-¿Piensas acaso que eres inmune a todo?. ¿Acaso un niño que llora porque no tiene qué comer no es capaz de conmover tu corazón ni siquiera durante un instante?- Morley exhaló la última bocanada de su cigarro y lo miró fijamente. Delante, enfrentado en silencio lo miraba Kay. Ni siquiera la más que preparada ambientación de aquella enorme habitación oscura y tenue lo intimidaba. Su mirada fría delataba que el silencio que mantenía no era un signo de aceptación, ni siquiera de la más leve sumisión.
Sin desviar aquella silenciosa e intimidatoria mirada, Morley seguía apagando su cigarrillo apretándolo contra la mesa.
- Está bien- se resignó Morley -, lo haremos a tu manera.
Kay se marchó. Caminó deprisa por un pasillo de luces fluorescentes estropeadas que intermitentemente mostraban la salida. Bajó unas viejas y oxidadas escaleras y salió a la calle.
Era una tarde de otoño nublada.
Kay miraba pensativo su vaso de café. Miró el sucio reloj en la pared que había tras la barra. Marcaba un poco más de las tres y cuarto pero sabía que serían casi las siete de la mañana. El monótono ruido de la gente no hacía más que dormirle y el condenado café aun estaba demasiado caliente como para beberlo. Alguien abrió una ventana durante un instante y una helada brisa obligó a Kay a reencontrarse con el frío que ya antes había sentido en la oscura mañana. Acercó el café a sus manos para sentir el calor y dar vida a sus dedos y comenzó de nuevo su lucha por no dormirse. Kay divagaba sobre cómo era posible que tanta gente estuviera allí tan temprano. La gente entraba, tomaban sus cafés y se iban rápido, eran las prisas de aquel que tiene que entrar a trabajar.

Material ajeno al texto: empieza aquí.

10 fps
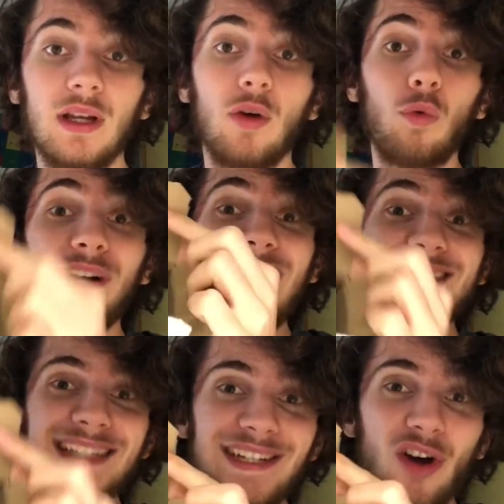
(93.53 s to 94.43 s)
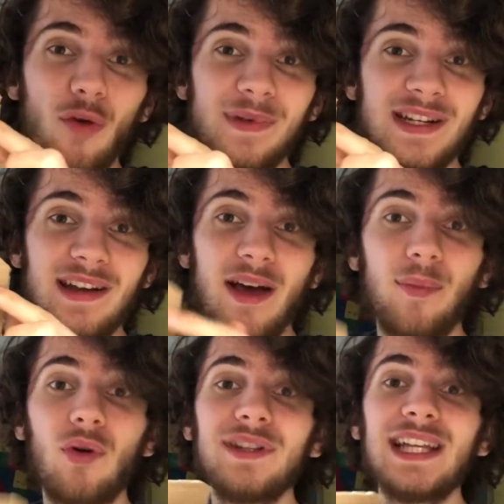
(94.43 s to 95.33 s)
When I did open it up,
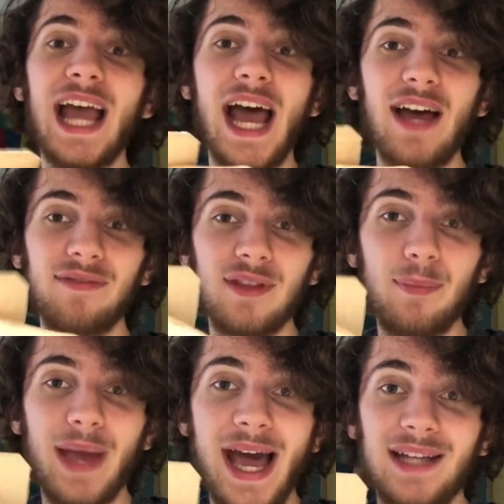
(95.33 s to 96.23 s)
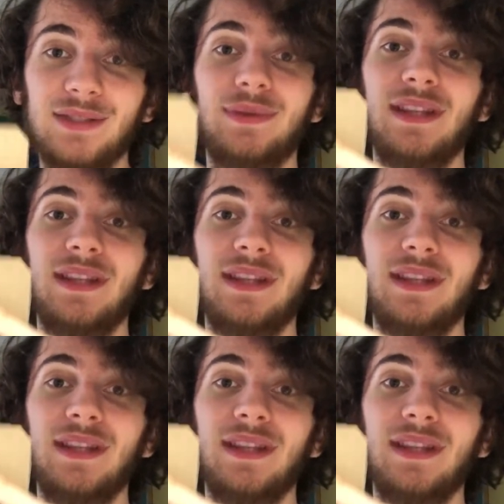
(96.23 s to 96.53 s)
only half of the bags were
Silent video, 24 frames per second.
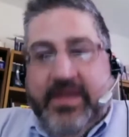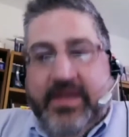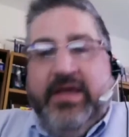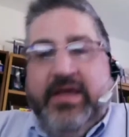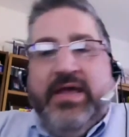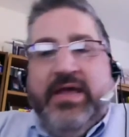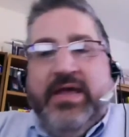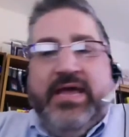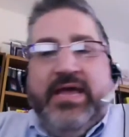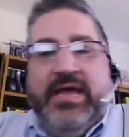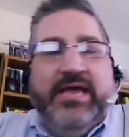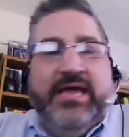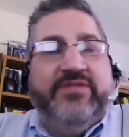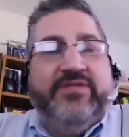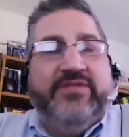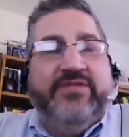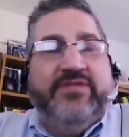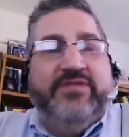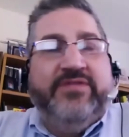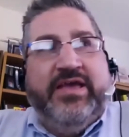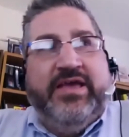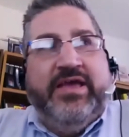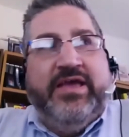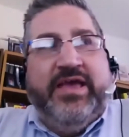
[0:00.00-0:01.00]
It
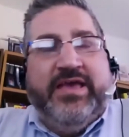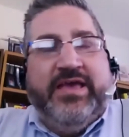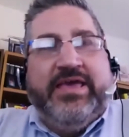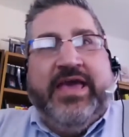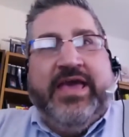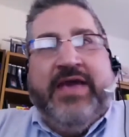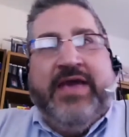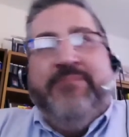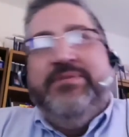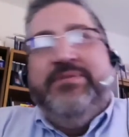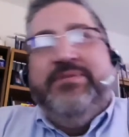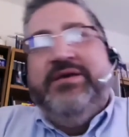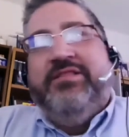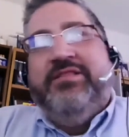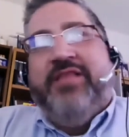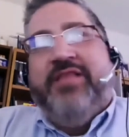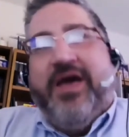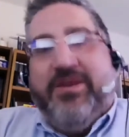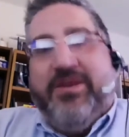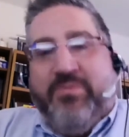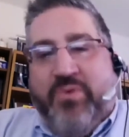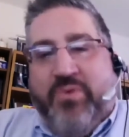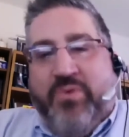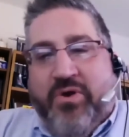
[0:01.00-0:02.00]
can be a
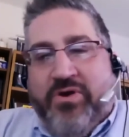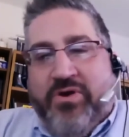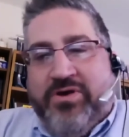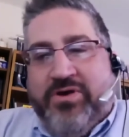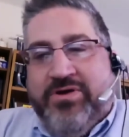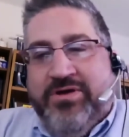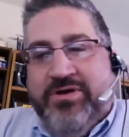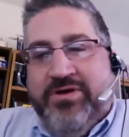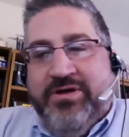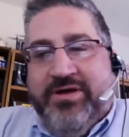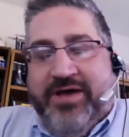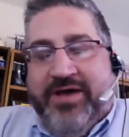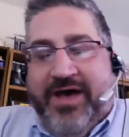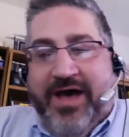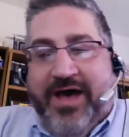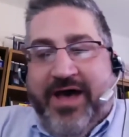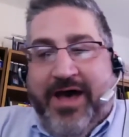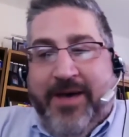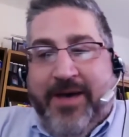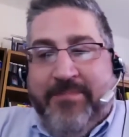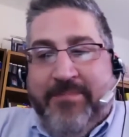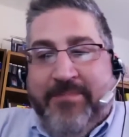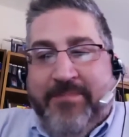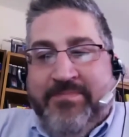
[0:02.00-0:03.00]
lot of work.
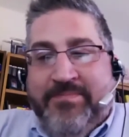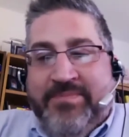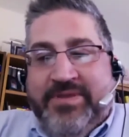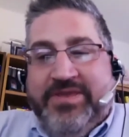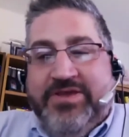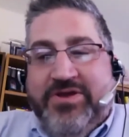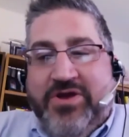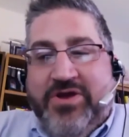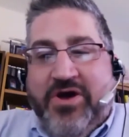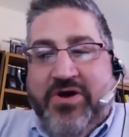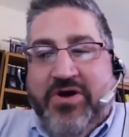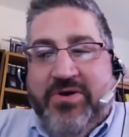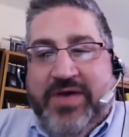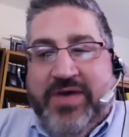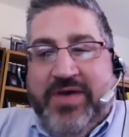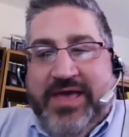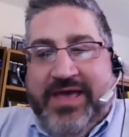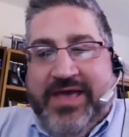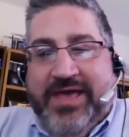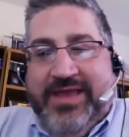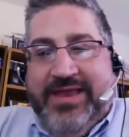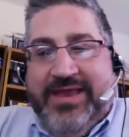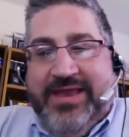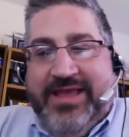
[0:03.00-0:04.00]
At
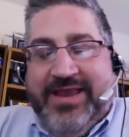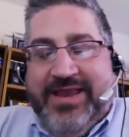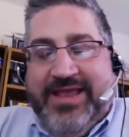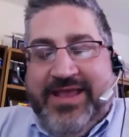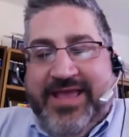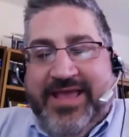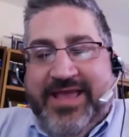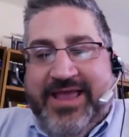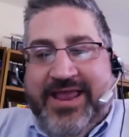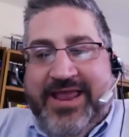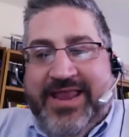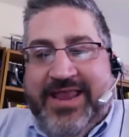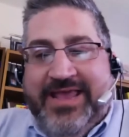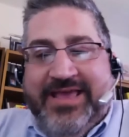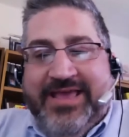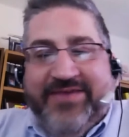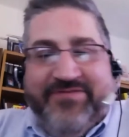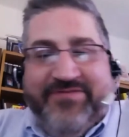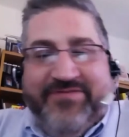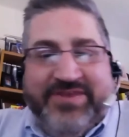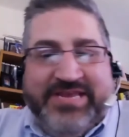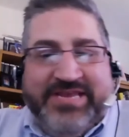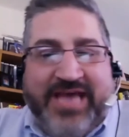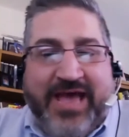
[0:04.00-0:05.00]
any
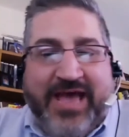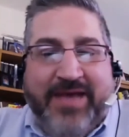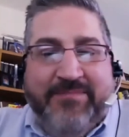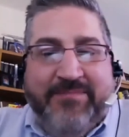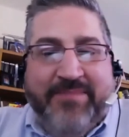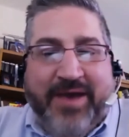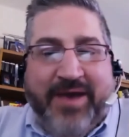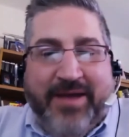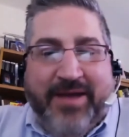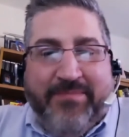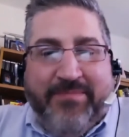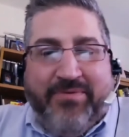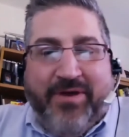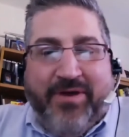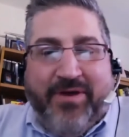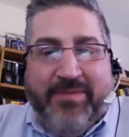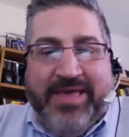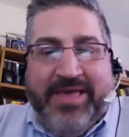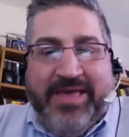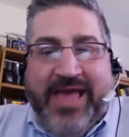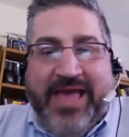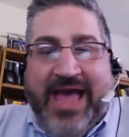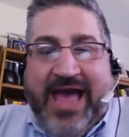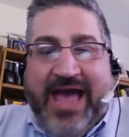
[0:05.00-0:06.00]
given time, I
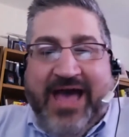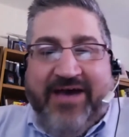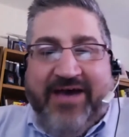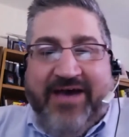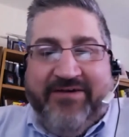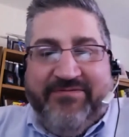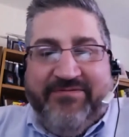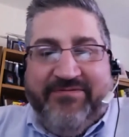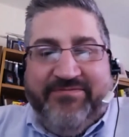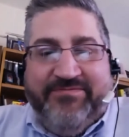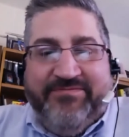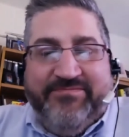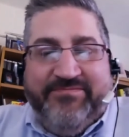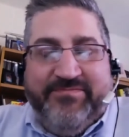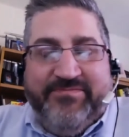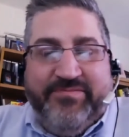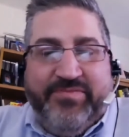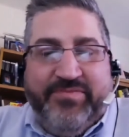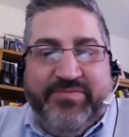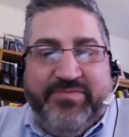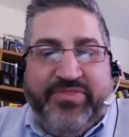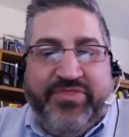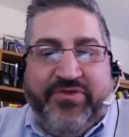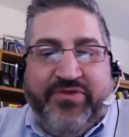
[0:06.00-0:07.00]
probably have
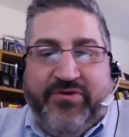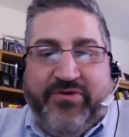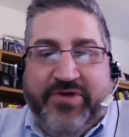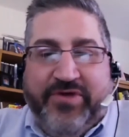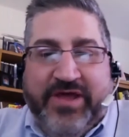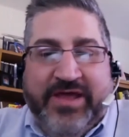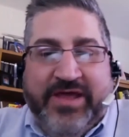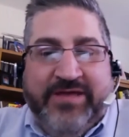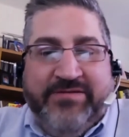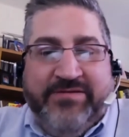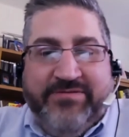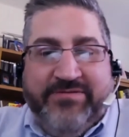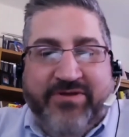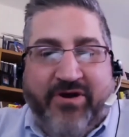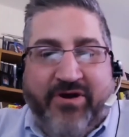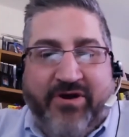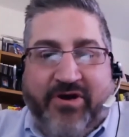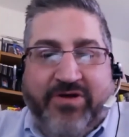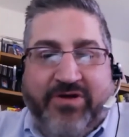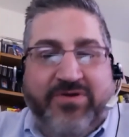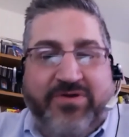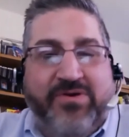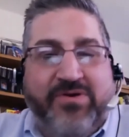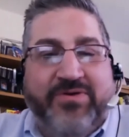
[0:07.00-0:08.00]
30
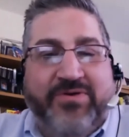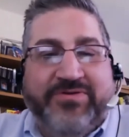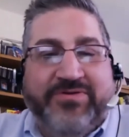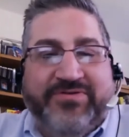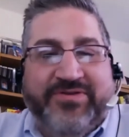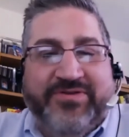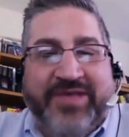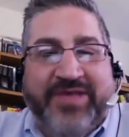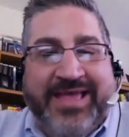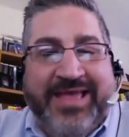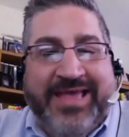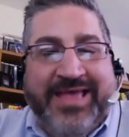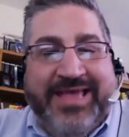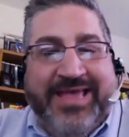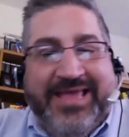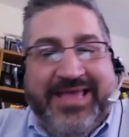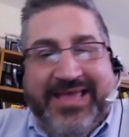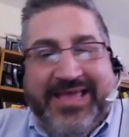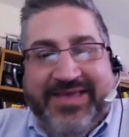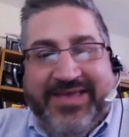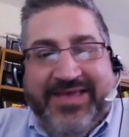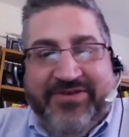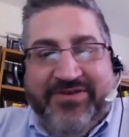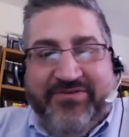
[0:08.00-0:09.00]
articles
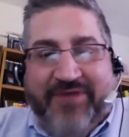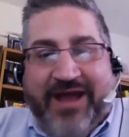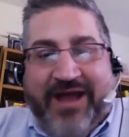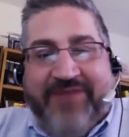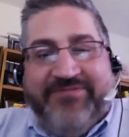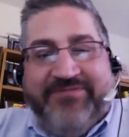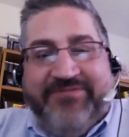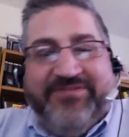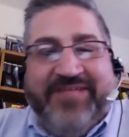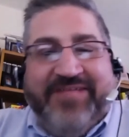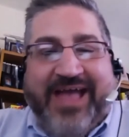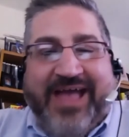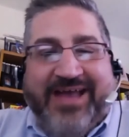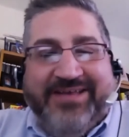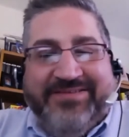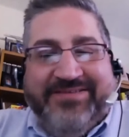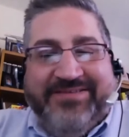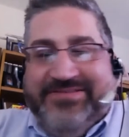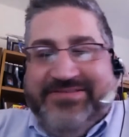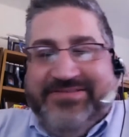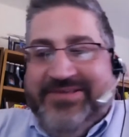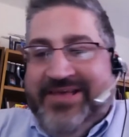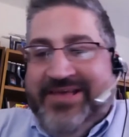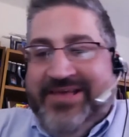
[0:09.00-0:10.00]
in draft
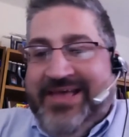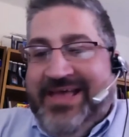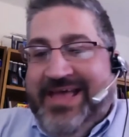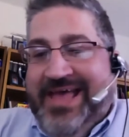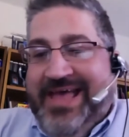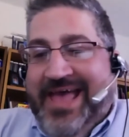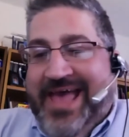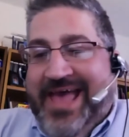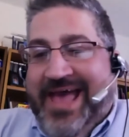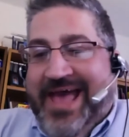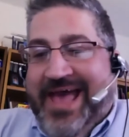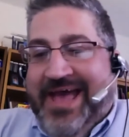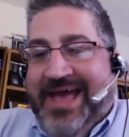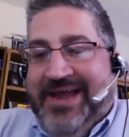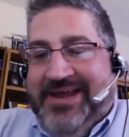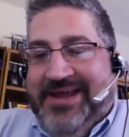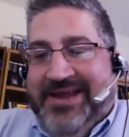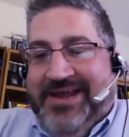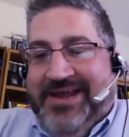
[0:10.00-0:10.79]
status, and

Entre el bullicio adormilante Kay oyó una breve conversación. No quiso girar la cabeza pero la voz le resultó vagamente familiar. Entonces decidió girarse lentamente y con la mirada perdida entre la gente cerró los ojos y respiró profundamente. Dice mucha gente que fue más o menos en ese instante cuando se le abrió la mente y supo ver mas allá de todo lo que veía y supo oír más allá de todo lo oía.
A Morley le pareció ver por un segundo a Kay sentado en aquella mesa, pero cuando volvió a mirar ya no había nadie, sólo una vaso de café sin beber y una silla aun caliente. Y dicen que de Kay nunca más se supo nada.